The company has compensated for its lower in-store sales with online traffic. This is likely due to people needing new fitness gear as they transitioned from working out in gyms to exercising outdoors.
And with the gradual reopening revival of the economy, most countries have been resuming organized sports tournaments. This is expected to increase NKE’s sales are expected to increase in the upcoming months.
NKE’s impressive year-to-date performance, improving financials and favorable market expectations helped the stock earn a “Strong Buy” rating in our proprietary rating system.
Here’s how our proprietary POWR Ratings system evaluates NKE:
Trade Grade: A
NKE is currently trading way above its 50-day and 200-day moving averages of $104.05 and $96.14, indicating a golden cross (a bullish technical signal).

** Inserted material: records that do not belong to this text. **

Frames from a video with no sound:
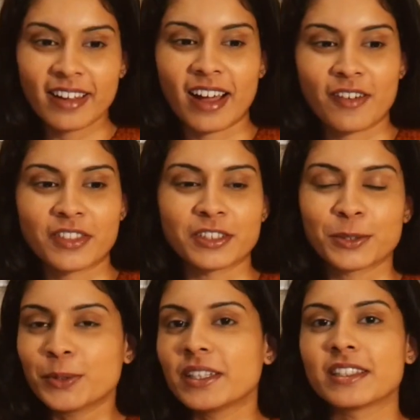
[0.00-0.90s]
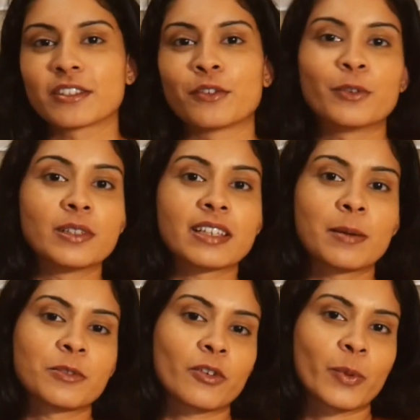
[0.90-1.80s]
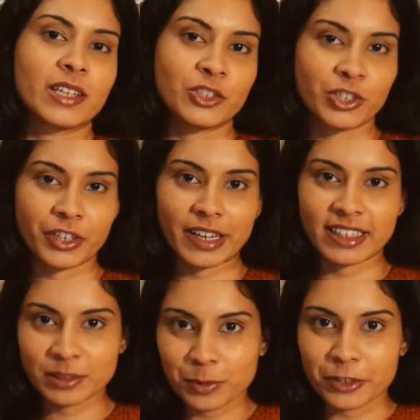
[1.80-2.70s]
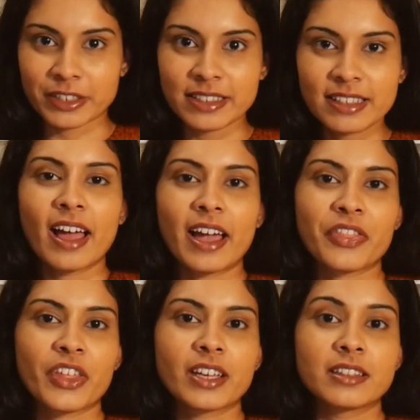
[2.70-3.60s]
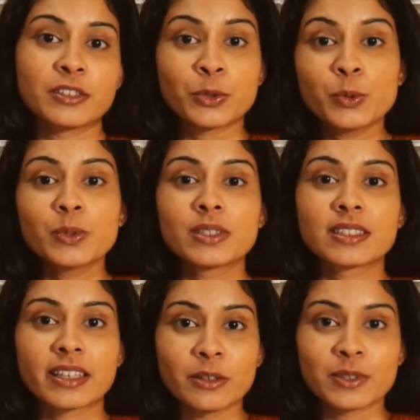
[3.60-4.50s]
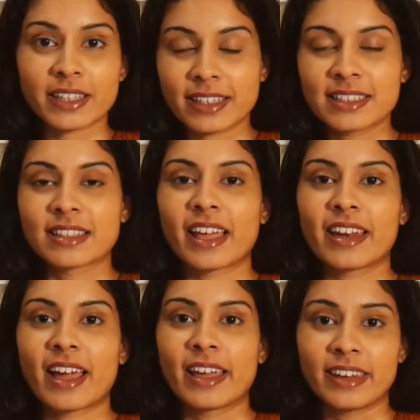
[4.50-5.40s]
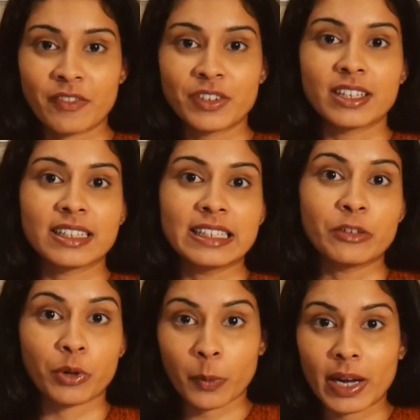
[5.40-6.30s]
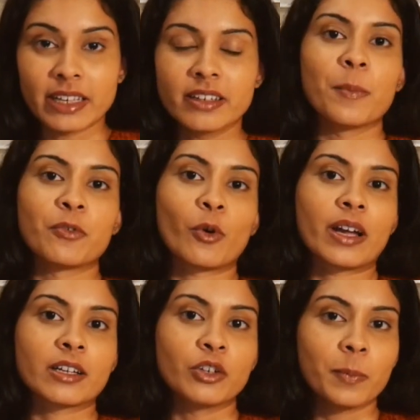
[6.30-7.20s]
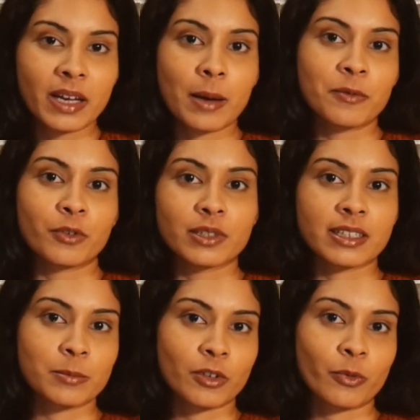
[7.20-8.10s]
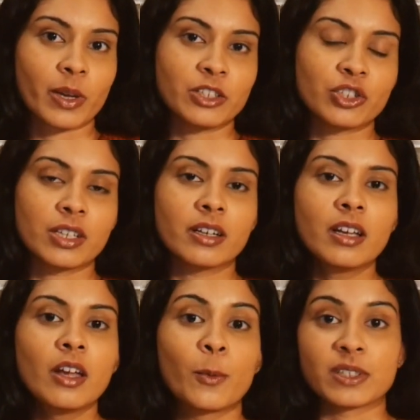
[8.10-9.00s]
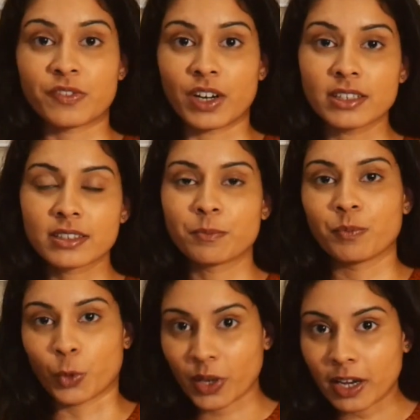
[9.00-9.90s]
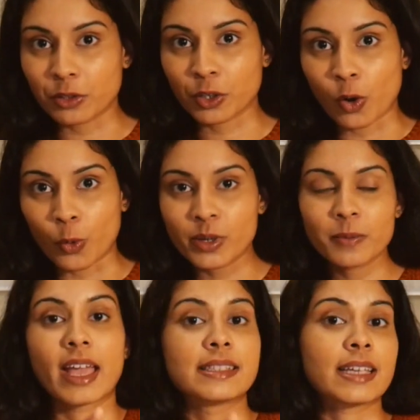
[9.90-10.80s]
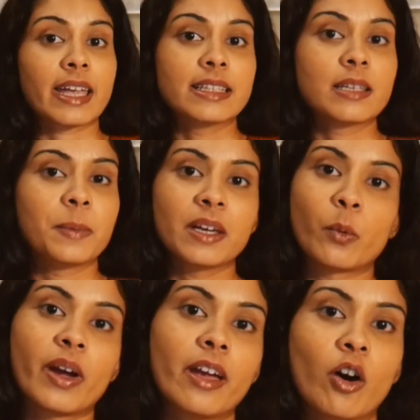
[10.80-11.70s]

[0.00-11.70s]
after 2 years of full-time software engineering experience, I think the two skill sets that I definitely required before I could become a full-time software engineer was first, knowing how to code, and second, to be aware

Moreover, the stock returned 22.7% in the past three months, reflecting a short-term bullishness.
NKE improved its digital market presence substantially in the past couple of months to overcome the barriers of coronavirus. Though revenues declined slightly in the fourth fiscal quarter ended May 2020, NKE’s digital sales increased 47% year-over-year. Revenue from Greater China alone, grew 11% on a currency-neutral basis from the year-ago value.
Buy & Hold Grade: A
In terms of proximity to its 52-week high, which is a key factor that our Buy & Hold Grade takes into account, NKE is well positioned. It is currently trading just 1% below its 52-week high of $119.25, which it hit on September 11th.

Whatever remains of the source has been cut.